April 17th 2014
Wooden Knees takes a Walk
The clacking branches of the leafless trees beat out the kind of tune that the old man the local kids called Wooden Knees might have made if, before he followed his father inevitably into rice farming, he had decided to take up tap-dancing instead. As it was, Masanori Kobayashi paused, put his hands on the accursed parts of his body and looked up at the grey sky with something like trepidation.
It was a little late in the year, but he knew a stand of red pine deep in the woods where he’d been claiming the sparse crop of matsutake mushrooms as his own since he was barely more than a sapling himself. None of the other farmers knew its location, but the fungi he could sell for as much as twenty thousand yen apiece came late in the year because of the orientation of the hill. No one ever thought to search this deep into the autumn, when snow was lying on the ground just over the hill, but while he despised the taste of the nasty, musty little things himself, the profits from his secret crop would keep old Wooden Knees drunk for the rest of the winter.
But the weather was turning. It was December sixth, as the calendar read, but closer to New Year by the look of the sky, almost groaning above him as it ached to dump its load of accumulated moisture down upon his head. Masanori glanced upslope towards the last crest before he reached his secret spot, wondering whether it might be better to cut his losses and run. Getting caught out here in heavy snow didn’t bear thinking about.
For a few minutes he stood in contemplation, glancing upslope for a while, then looking back the way he had come, through a skeletal glade of leafless trees, the brown curls of their shed skin heaping up on either side of the trail he had made with his heavy boots and heavier bag. He could be home and stretched out under his heated table in a couple of hours, a glass of sake in front of him and some quiz show playing on the television. But if he soldiered on for just another hour there could be a basket of money sitting inside the front door.
In the end it came down to simple economics. This was almost certainly his last foraging trip of the year. A good crop now and he could rest easy for the winter. His mouth curled up in a thin, wrinkly sneer as he considered the other uses for the money.
‘A reward,’ he muttered, in that reedy whine that ended conversations quickly. ‘A little reward for my efforts.’
He’d make this one count, put in an extra half an hour to really go over the ground, then splash out on one of the younger girls who hung around at the end of the shopping arcade late on Saturday nights. The younger ones wouldn’t touch an old bag of bones like him unless he could pay way over the going rate, but even the prettiest girls had their price, and perhaps if he took a trip to the pharmacy beforehand he could get something that would make him able to do a little more than just leer as they took their clothes on and off. Yes, he thought, it’s time for old Wooden Knees to do some proper knocking.
Feeling a little bulb of arousal bouncing around down in his pants, he slung his bag back over his shoulder and started up towards the rise.
His legs started to shake and his knees to knock together long before he reached the crest of the hill, but huffing and puffing like a old steam locomotive he finally made it, leaning against a tall sapling to catch his breath. The stand of pine was just ahead, and hopefully with it several dozen litres of sake and a couple of lustful nights reliving his youth.

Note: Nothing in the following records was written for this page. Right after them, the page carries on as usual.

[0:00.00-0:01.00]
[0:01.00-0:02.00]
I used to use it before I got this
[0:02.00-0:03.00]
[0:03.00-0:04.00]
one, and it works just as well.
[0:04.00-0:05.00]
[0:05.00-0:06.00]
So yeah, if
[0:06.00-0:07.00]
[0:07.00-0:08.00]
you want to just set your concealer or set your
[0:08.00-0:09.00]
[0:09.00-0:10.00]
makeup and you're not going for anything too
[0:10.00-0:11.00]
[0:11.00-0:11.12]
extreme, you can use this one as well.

He started off again, stumping through the trees towards a large boulder poking out of the ground on his left that marked the edge of the red pines. Just beyond it, also benefiting from the prolonged warmth of the hillside’s westward-facing orientation, was a thicket of bamboo. It stretched around the area of pine, a natural barricade, making this the only way in.
Spotting a small hump in the undergrowth at the foot of the nearest pine, Masanori grunted in satisfaction, dropped his bag down on the rock and got down on his knees to brush away the pine needles and humus beneath.

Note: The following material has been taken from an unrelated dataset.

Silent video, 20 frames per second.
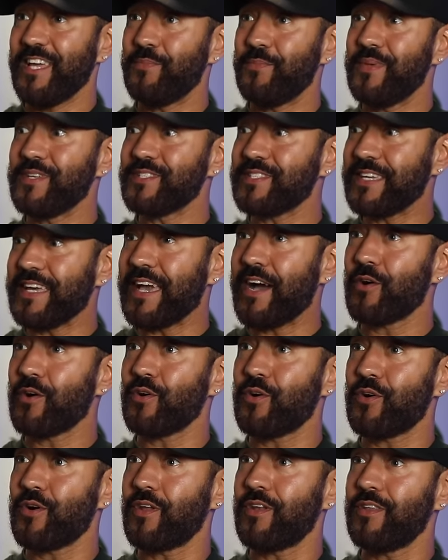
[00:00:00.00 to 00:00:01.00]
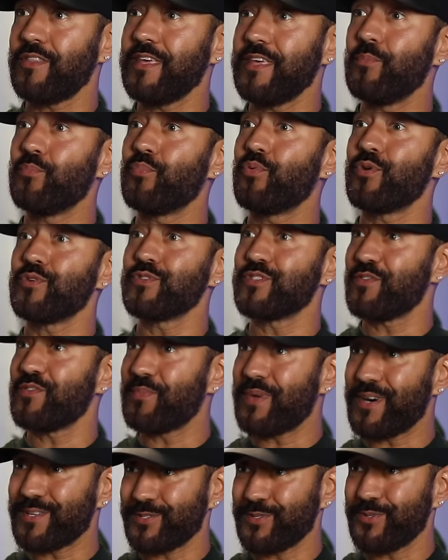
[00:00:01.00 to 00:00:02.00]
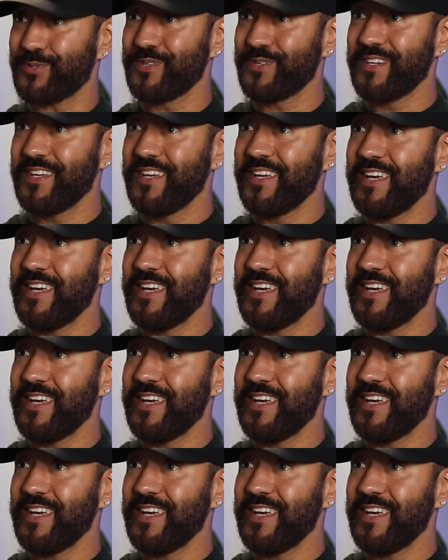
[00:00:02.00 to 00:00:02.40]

and missing out on the importance of muscle.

The flat head of a matsutake mushroom peered up at him. ‘Huh,’ old Wooden Knees muttered. ‘A hand job and a litre of sake to wash it down with. Good start.’
As he cupped a hand underneath it to work it out of the ground, something moved in the undergrowth to his left. He caught a little blur of movement out of the corner of his eye.
Masanori froze. A bear, maybe? It was rare that Japanese brown bears attacked hikers unless they were suckling young, but breeding season came in the spring and the summer had been plentiful, so unless it had some kind of disease…
Behind him came the crunch of a footfall, lighter than a bear but too heavy for a deer. Masanori let out a long, slow breath. Could someone have followed him? He cursed under his breath. ‘If that’s one of you, you fuckers, after my crop…’
A sudden zipping sound, like a jacket being undone in a hurry, came from just beyond his shoulder. His head jerked around, his vision blurring as his old eyes took a moment to catch up, then something heavy and black was swinging towards him out of a background of bare forest. Like wings it seemed to open out to fill his whole world, and then something was closing over his head, drawing in around his neck. Masanori scrabbled at his face and tried to roll backwards, but strong hands on his back shoved him forward, his knees knocking together with that familiar wooden clump.
He pushed his hands down on the cool, grainy turf and started to rise.
Something heavy struck the back of his head and his senses switched off like the last electric bulb in a dark hallway.